Размер шрифта
-
+

Плененная королева - стр. 50

– Лиможцы! – звенящим голосом крикнул Генрих. – Я надеюсь, вы не забудете этот день. И извлечете для себя урок. Когда мадам герцогиня и я посетим вас в следующий раз, я надеюсь, вы встретите нас с бульшим почтением. И может быть, надумаете перестроить эту неудобную стену так, чтобы облегчить доступ к вашим кухням!

Ответом ему было гнетущее молчание. Потом кто-то из толпы швырнул камень. Тот пролетел мимо, но Генрих не был склонен прощать.

– Если я поймаю негодяя, который сделал это, то кастрирую его, – пообещал он. – А с ним и всех остальных, кто считает, что может пренебрегать моим судом. А теперь возвращайтесь к работе. Все возвращайтесь!

Он спрыгнул с камня и направился к Алиеноре, схватил ее за руку и повел по периметру плато, на котором стоял город, следуя вдоль обреченных на снос стен. За ними тяжело ступали вооруженные воины. При виде них горожане с яростной энергией принимались за работу, не осмеливаясь выказать непослушание, потому что лицо Генриха по-прежнему искажала гримаса гнева. Наконец они с Алиенорой подошли к высокому месту на безопасном расстоянии от работ и, остановившись там, принялись наблюдать, как горожане, которые не пожалели денег – не говоря уже о пролитом поте и ободранных до крови пальцах – для строительства этой стены, теперь против воли камень за камнем разбирали ее. Под ударами стены Лиможа начали с грохотом рушиться, поднимая облака пыли, и Алиенора, глядя на это, ощущала физическую боль.
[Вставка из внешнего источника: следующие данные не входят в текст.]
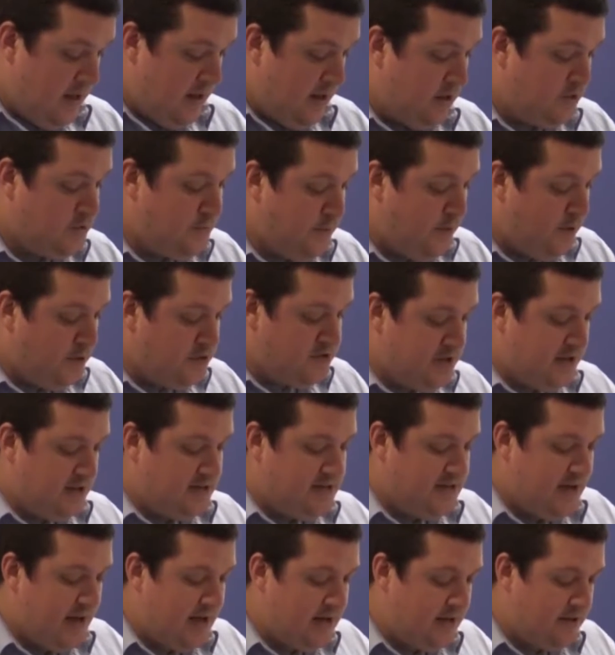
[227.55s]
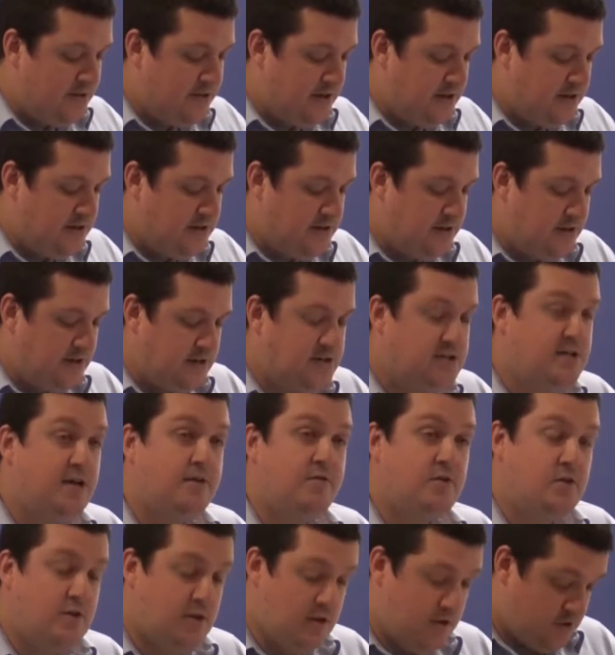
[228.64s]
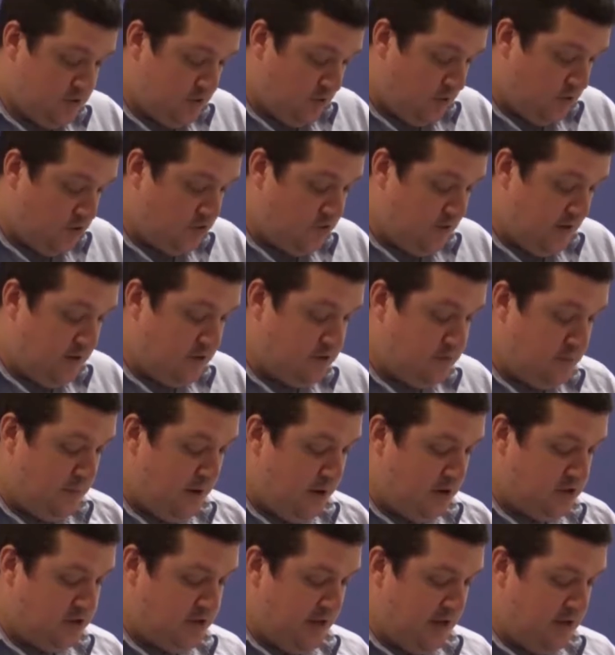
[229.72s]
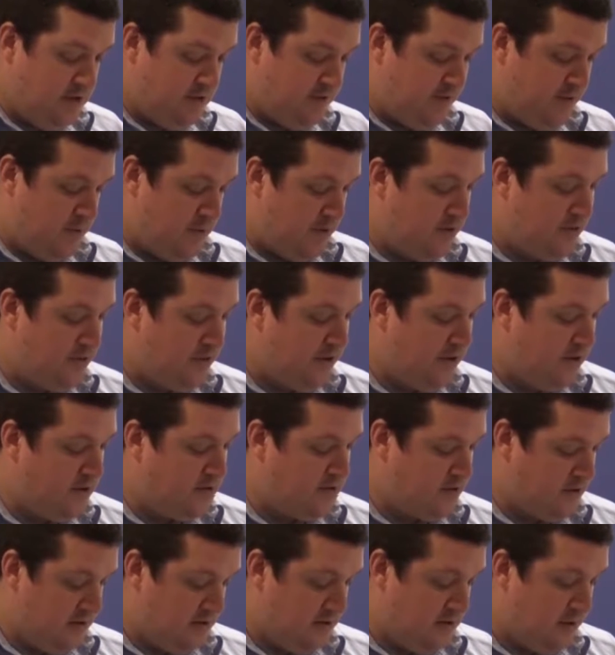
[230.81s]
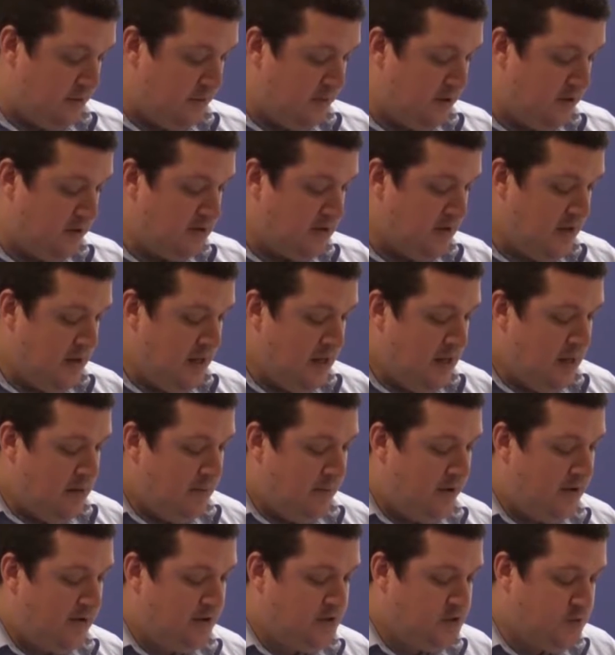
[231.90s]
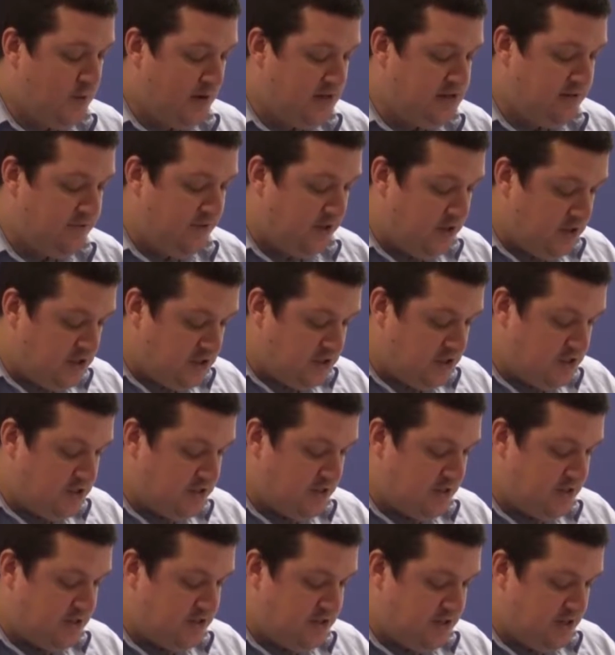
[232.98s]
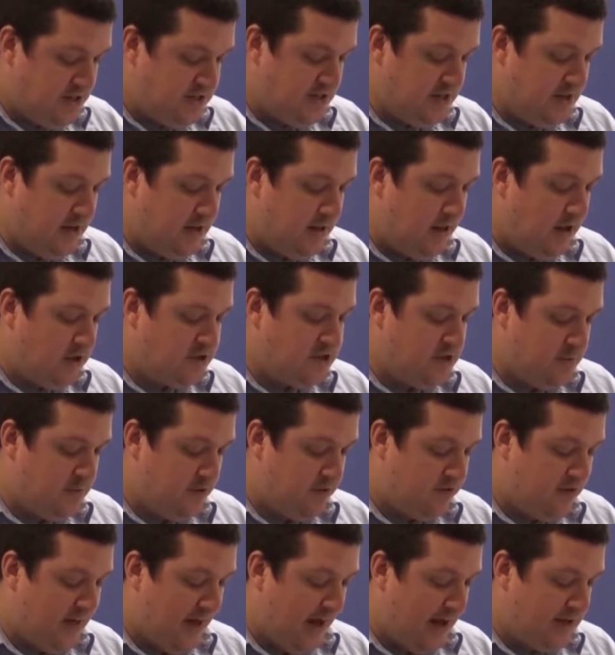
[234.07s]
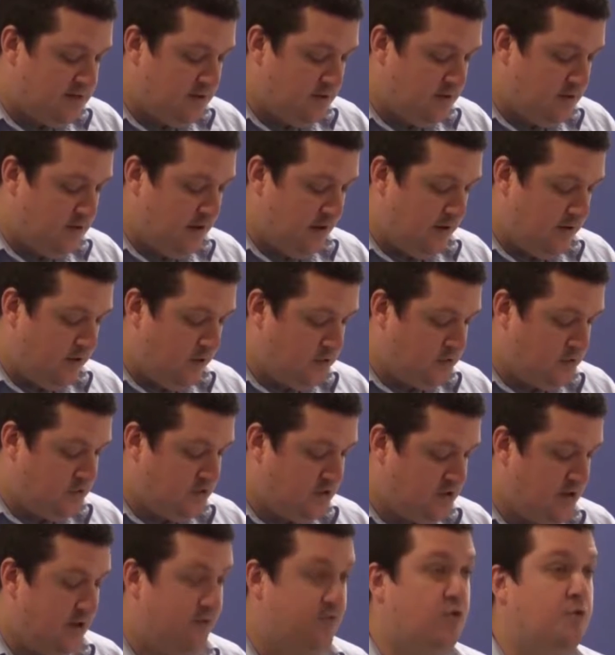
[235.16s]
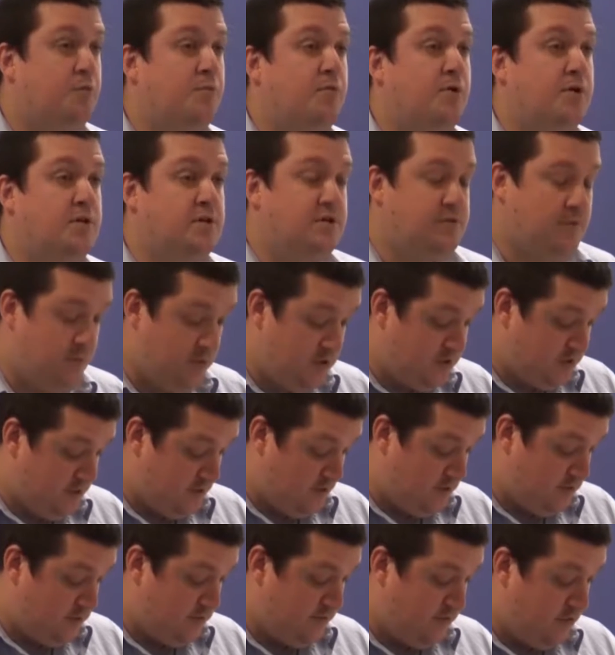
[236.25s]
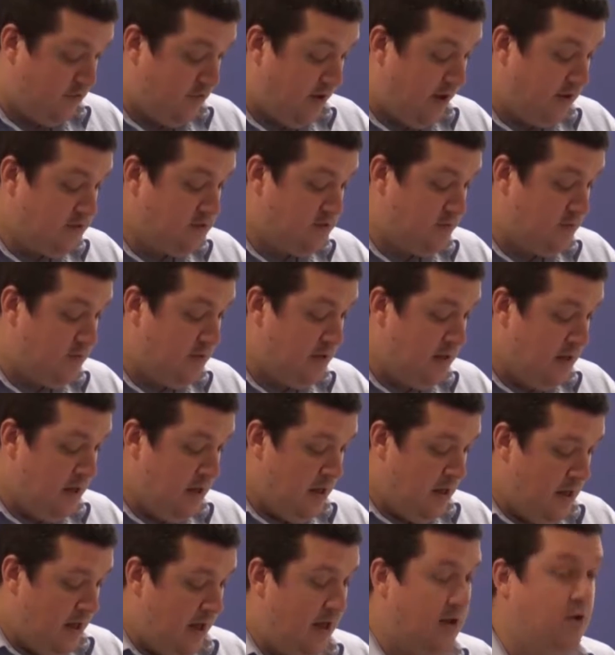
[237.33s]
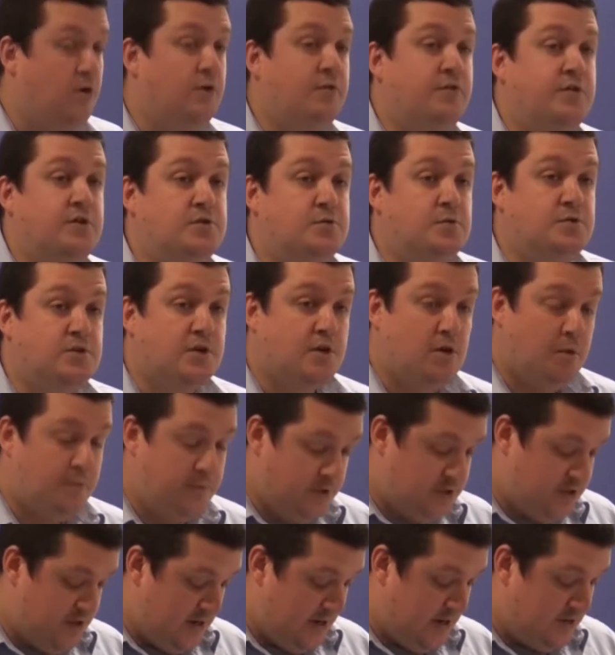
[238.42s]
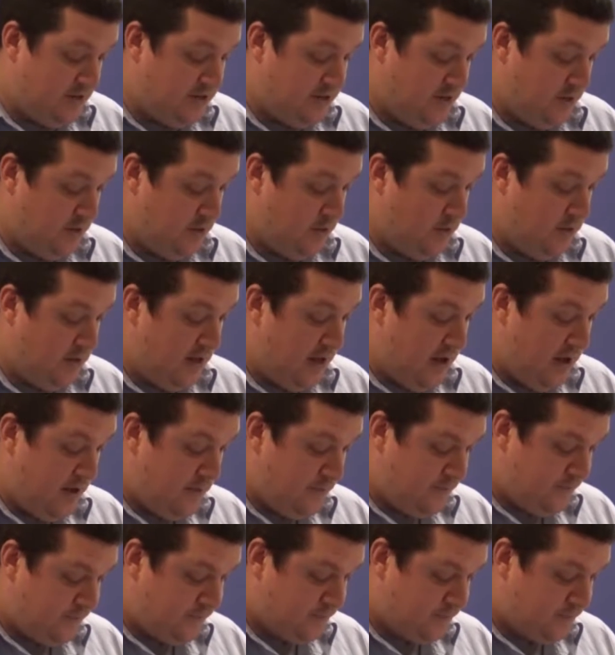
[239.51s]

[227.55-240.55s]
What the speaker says: In a small-scale attack in 1337, Scottish raiders marched east from Arthurot in Cumberland, burning 20 villages, seizing a large number of cattle and also several prisoners for ransom. And all of this was accomplished in a single day.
Но лицо ее оставалось непроницаемым, потому что Генрих смотрел на жену, словно говоря: ну-ка попробуй возрази. Но Алиенора не доставила ему этого удовольствия.


Когда от стоявшей в воздухе пыли невозможно стало дышать, Генрих наконец позволил жене вернуться в шатер. У Алиеноры оставалось одно желание: бежать из Лиможа или заползти в нору, как барсук, – так остро она ощущала скорбь и гнев горожан, а еще была убеждена, что, не сумев спасти стену города, предала их. Алиенору сжигала ярость, которая стала еще сильнее, когда Генрих, придя к обеду, даже не упомянул о событиях этого дня, а вел себя как обычно. В постели он снова был страстным любовником, то требовательным, то нежным, и Алиенора почти убедила себя, что все хорошо, но отвечать на его ласки не могла, потому что мысли ее были заняты одним: что теперь станут думать о ней ее люди.

Она не могла отринуть эти мысли. Алиеноре казалось, что брак, на который она пошла, бросая вызов миру, превратился в иную, нежели был ее союз с Людовиком, форму несвободы. Брак с Генрихом стал не партнерством, на которое она рассчитывала, а злостной проверкой ее долготерпения. Алиенора не сомневалась, что ее провели. Страсть Генриха разбудила в ней стремление властвовать, но теперь она поняла, что заблуждалась. Да, у них были общие цели, и Генрих советовался и считался с ней, но только когда его это устраивало. На самом же деле он имел перед Алиенорой все преимущества, установленные законами Божескими и человеческими, и был исполнен решимости утвердить это преимущество, не щадя ни чувств жены, ни ее гордости. Собственная беспомощность приводила герцогиню в бешенство, а попытки разорвать невидимые цепи, которыми Генрих опутал ее, ранили еще сильнее.